Spanish newspaper opinion polls signalled a potential deadlock from elections to be held on April 28, with neither alliances from the left nor right wings of the political scene certain to be able to build a parliamentary majority.
A survey published by El Pais newspaper showed the Socialists of Prime Minister Pedro Sanchez on course to win 129 seats in the 350-seat parliament.
Adding a 33 possible seats from potential allies Podemos and three from Compromis would give 165 seats, short of the 176 needed for a majority.
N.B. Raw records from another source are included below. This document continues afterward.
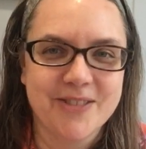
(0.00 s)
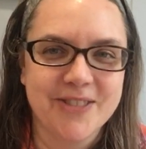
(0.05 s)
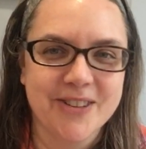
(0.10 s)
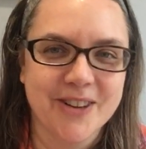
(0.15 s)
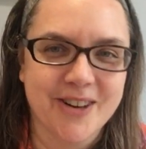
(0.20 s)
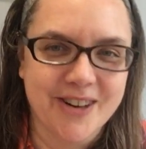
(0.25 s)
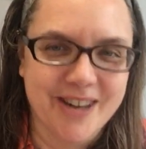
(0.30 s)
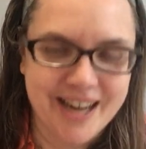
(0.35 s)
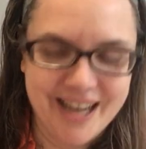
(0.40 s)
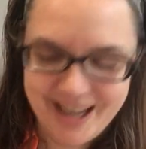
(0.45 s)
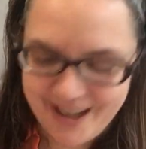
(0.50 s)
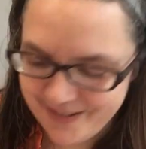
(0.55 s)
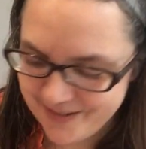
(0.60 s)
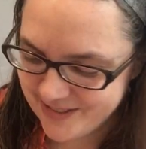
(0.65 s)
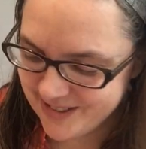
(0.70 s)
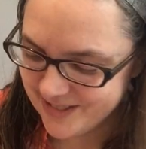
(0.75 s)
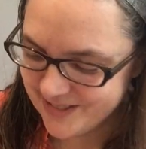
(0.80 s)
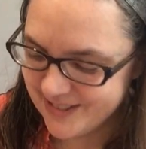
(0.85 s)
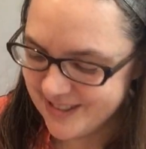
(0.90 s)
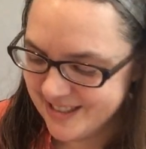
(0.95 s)
floor
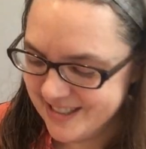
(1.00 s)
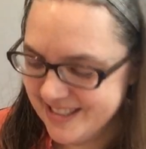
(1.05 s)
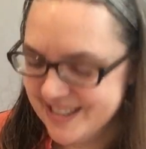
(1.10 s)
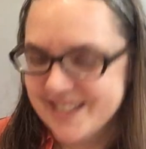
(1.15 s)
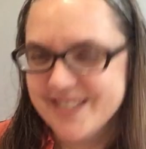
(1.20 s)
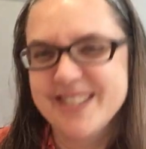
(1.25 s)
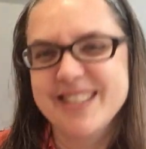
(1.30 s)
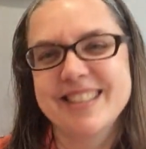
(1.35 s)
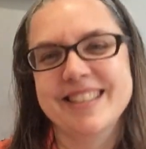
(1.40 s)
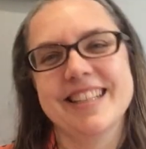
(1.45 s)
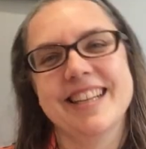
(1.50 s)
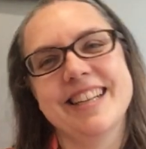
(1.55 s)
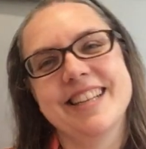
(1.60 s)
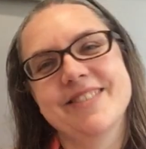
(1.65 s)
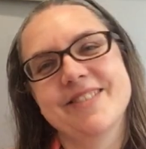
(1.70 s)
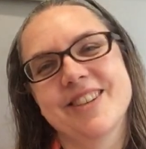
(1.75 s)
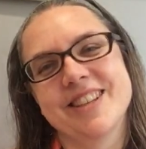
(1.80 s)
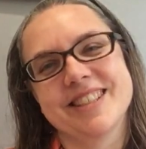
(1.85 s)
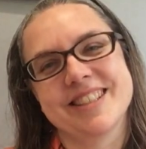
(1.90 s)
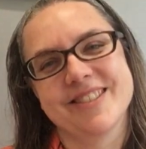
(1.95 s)
afterwards, so I decided
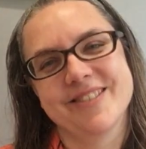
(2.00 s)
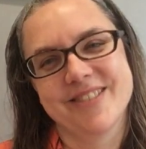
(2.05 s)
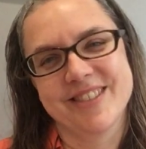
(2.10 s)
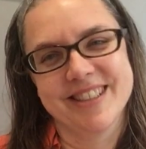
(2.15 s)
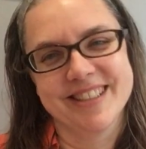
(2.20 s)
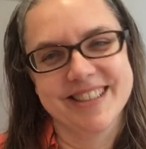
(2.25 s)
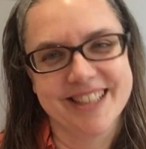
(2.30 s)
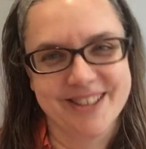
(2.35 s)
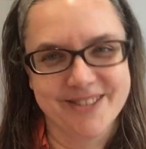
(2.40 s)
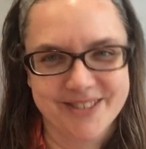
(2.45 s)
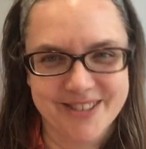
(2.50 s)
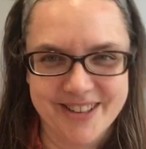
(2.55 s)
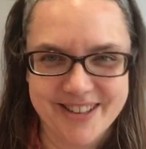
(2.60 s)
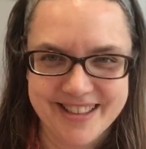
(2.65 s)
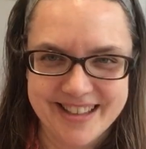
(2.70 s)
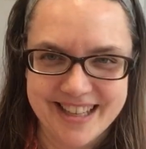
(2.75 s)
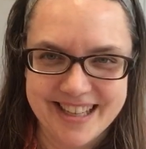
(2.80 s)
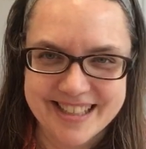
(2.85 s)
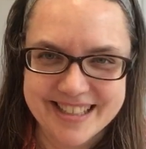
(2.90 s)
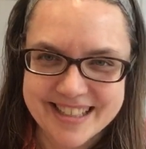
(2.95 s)
it wasn't really
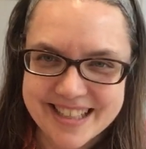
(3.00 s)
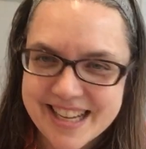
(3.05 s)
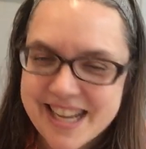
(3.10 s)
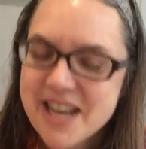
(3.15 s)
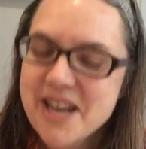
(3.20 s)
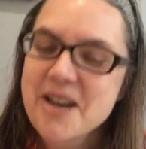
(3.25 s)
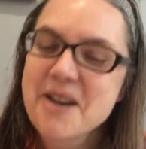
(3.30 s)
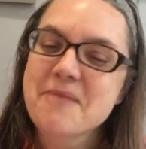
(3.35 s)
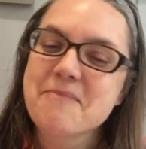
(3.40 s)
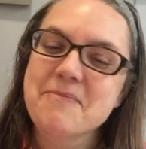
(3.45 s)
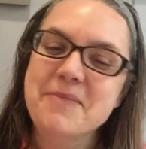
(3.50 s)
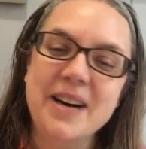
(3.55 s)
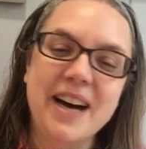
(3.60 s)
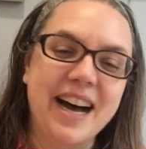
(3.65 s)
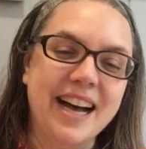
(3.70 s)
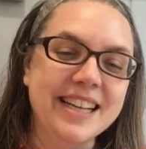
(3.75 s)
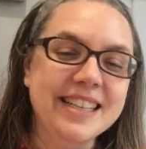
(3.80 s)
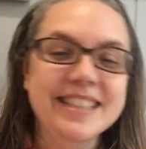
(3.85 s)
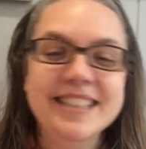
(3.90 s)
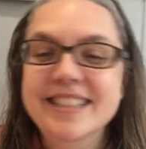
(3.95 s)
worth it.
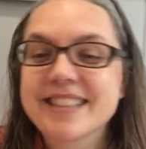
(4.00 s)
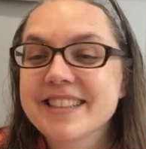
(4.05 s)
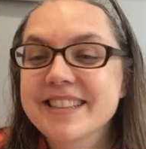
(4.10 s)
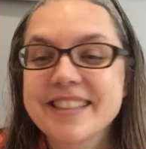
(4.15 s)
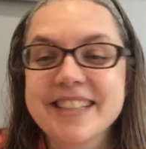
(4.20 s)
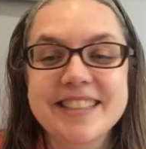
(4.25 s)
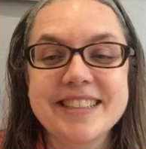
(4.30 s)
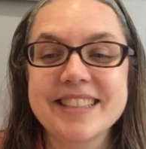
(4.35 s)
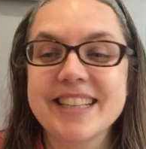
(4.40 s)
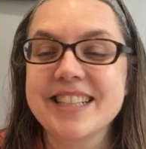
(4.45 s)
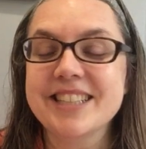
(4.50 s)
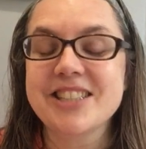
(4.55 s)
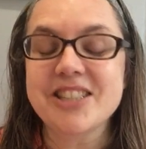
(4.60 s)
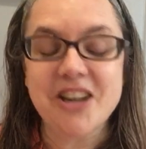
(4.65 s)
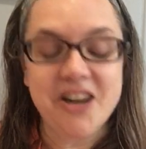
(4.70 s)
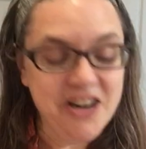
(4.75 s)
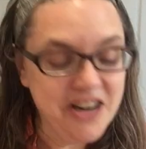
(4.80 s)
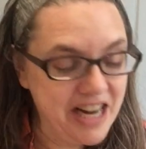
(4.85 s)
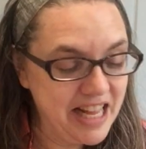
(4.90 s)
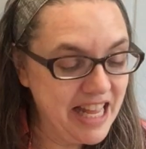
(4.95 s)
But let's get
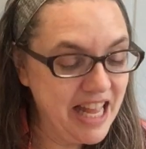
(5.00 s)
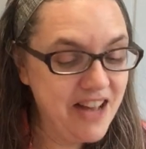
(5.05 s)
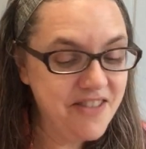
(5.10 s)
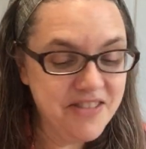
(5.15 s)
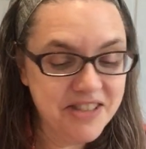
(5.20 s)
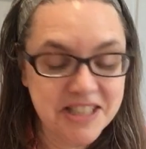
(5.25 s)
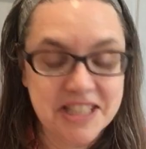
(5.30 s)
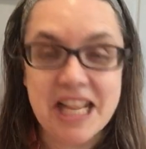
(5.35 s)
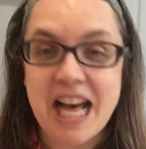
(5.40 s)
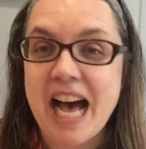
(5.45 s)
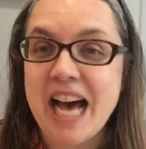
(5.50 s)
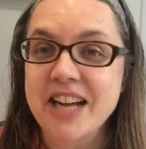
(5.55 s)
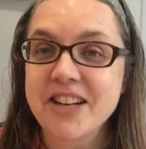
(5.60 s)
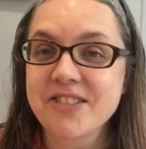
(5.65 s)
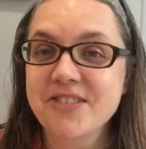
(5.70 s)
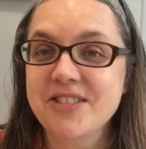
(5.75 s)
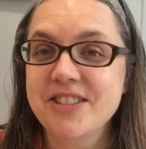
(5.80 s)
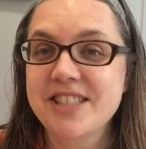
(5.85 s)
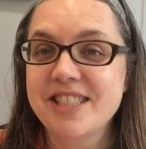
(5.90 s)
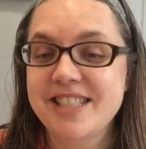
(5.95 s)
started. I have a lot
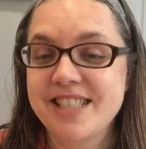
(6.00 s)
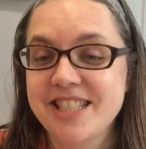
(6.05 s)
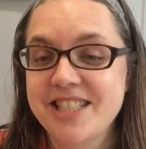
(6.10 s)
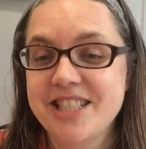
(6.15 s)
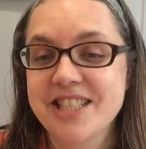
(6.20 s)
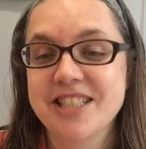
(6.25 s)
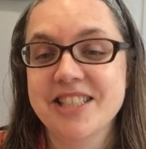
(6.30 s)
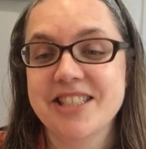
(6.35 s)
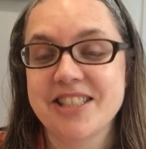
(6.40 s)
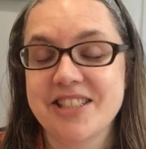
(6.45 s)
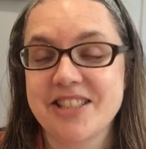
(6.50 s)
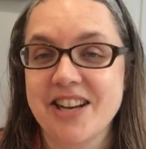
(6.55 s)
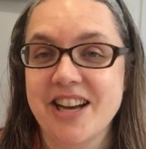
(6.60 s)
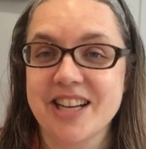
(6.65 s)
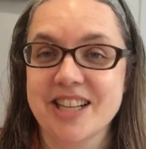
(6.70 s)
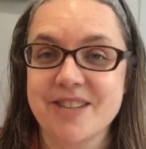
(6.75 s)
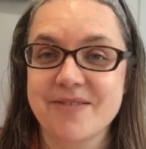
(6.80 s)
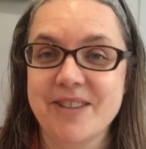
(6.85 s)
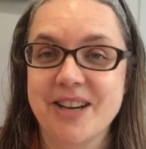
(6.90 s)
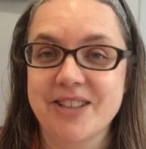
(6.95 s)
of stitching to
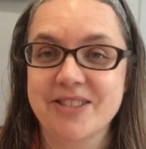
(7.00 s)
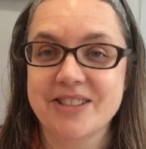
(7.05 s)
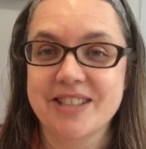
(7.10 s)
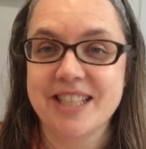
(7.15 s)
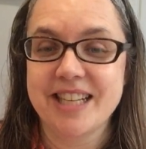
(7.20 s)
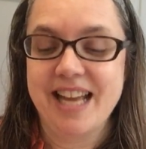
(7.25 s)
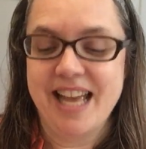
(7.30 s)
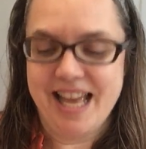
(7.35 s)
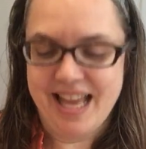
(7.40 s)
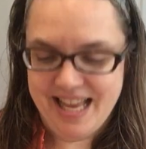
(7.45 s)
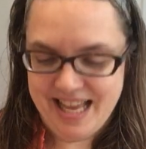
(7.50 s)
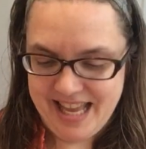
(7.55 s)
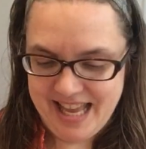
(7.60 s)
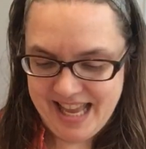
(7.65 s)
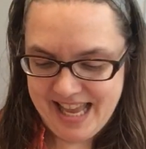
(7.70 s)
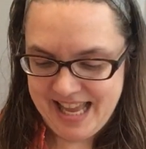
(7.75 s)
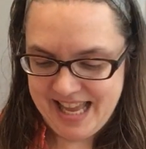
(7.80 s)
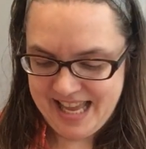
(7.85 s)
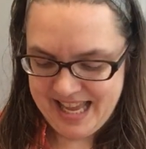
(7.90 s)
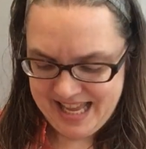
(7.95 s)
talk about today,
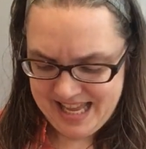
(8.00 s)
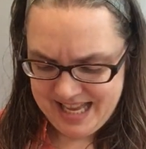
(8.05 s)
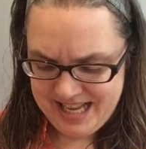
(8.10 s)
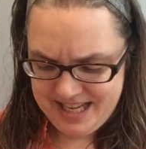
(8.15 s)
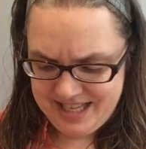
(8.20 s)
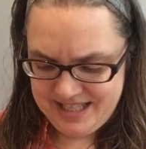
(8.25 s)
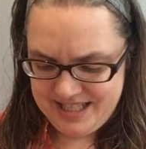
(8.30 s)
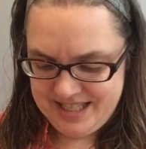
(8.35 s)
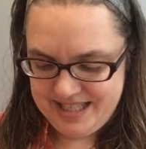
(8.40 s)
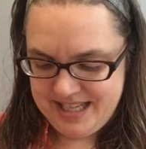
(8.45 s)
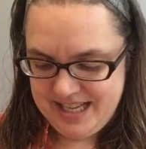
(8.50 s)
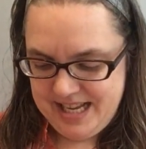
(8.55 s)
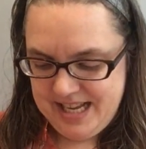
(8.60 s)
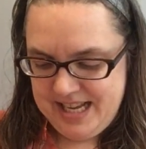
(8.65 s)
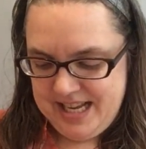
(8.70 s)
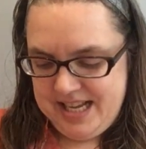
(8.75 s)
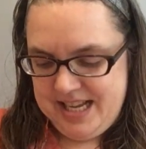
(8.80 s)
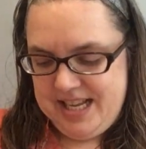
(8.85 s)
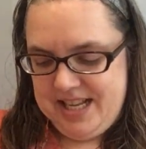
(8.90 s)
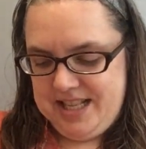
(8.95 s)
and
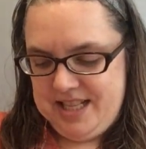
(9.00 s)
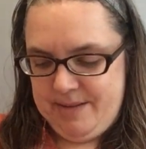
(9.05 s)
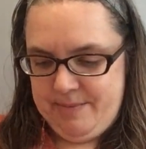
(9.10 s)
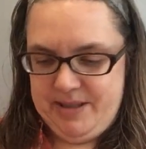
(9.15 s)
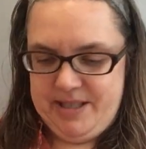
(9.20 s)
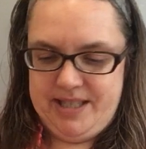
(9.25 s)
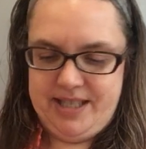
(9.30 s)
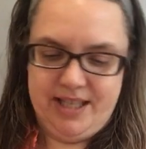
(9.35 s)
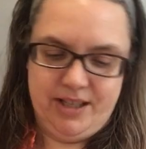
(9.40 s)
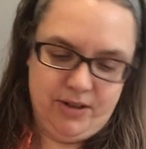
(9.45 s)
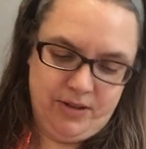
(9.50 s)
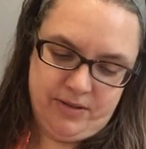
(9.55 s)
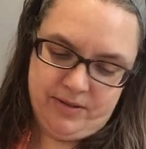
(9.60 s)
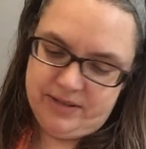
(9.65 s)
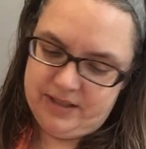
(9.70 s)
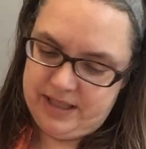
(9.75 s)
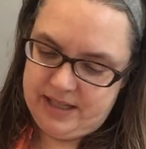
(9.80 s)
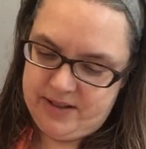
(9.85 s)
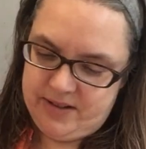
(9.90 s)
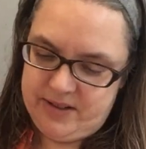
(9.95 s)
let me see. Oh,
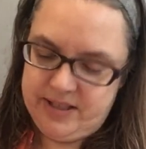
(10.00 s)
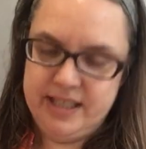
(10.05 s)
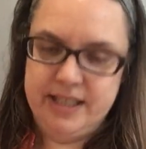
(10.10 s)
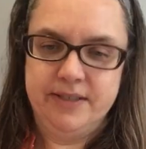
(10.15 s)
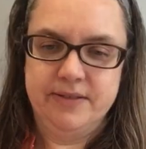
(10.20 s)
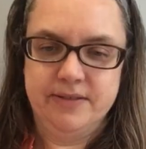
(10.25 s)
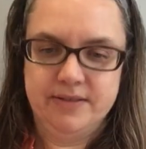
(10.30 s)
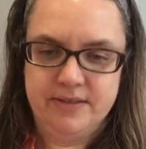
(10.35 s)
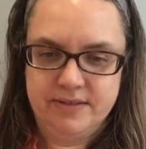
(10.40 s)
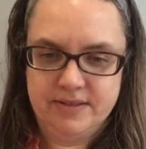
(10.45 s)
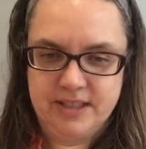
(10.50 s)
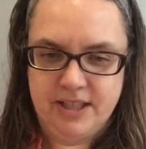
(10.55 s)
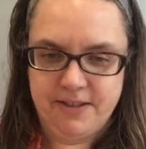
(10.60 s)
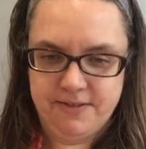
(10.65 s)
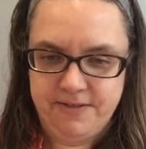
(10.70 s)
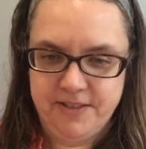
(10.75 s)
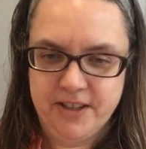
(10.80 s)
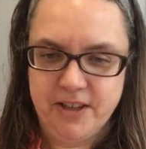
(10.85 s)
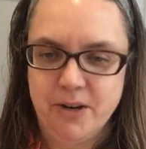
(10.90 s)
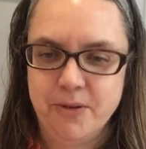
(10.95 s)
I already got to
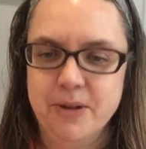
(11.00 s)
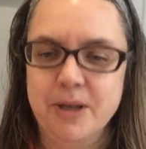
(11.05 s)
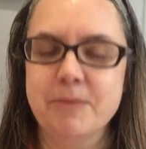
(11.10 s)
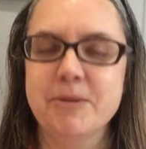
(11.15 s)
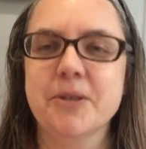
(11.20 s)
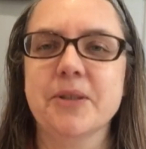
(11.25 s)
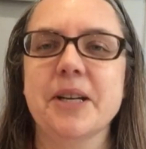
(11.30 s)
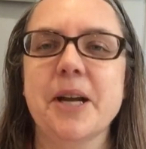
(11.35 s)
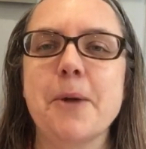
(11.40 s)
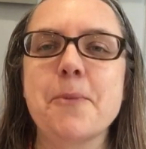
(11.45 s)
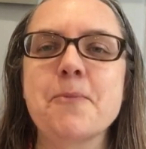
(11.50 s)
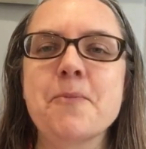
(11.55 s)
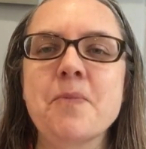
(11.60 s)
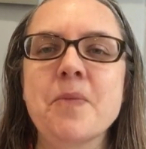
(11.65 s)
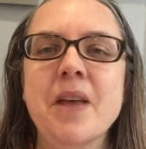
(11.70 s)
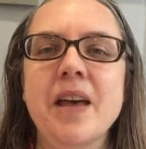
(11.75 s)
figure out what I'm doing here.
A poll in El Mundo newspaper showed that the Socialists and Podemos could win between 152 and 174 seats. An alliance on the right led by the People’s Party and including Ciudadanos and the Spanish nationalist party Vox could win between 142 and 174 seats, the poll showed.
While the polls point to the Socialists becoming the biggest party in parliament, the final outcome looks impossible to predict as the election campaign goes into its final week. Party leaders are due to participate in two televised debates on April 22 and April 23, adding another element of uncertainty to the contest.

Undecided Voters
According to the El Pais poll, about 27 percent of those surveyed still couldn’t say which way they would vote. In such an uncertain scenario, the role of small parties such as the Basque nationalists, set to win six seats according to the El Mundo poll, could also be key.
“The Spanish want the Socialist party to keep governing the country,” Sanchez said in an interview with Barcelona’s La Vanguardia newspaper published on Sunday. “I have that intuition.”
Another poll published by Voz de Galicia newspaper echoed the other surveys. The Socialists would win 137 seats, rising to 170 seats including Podemos, according
to the poll by Sondaxe. The three-way right-wing alliance would have 149 seats.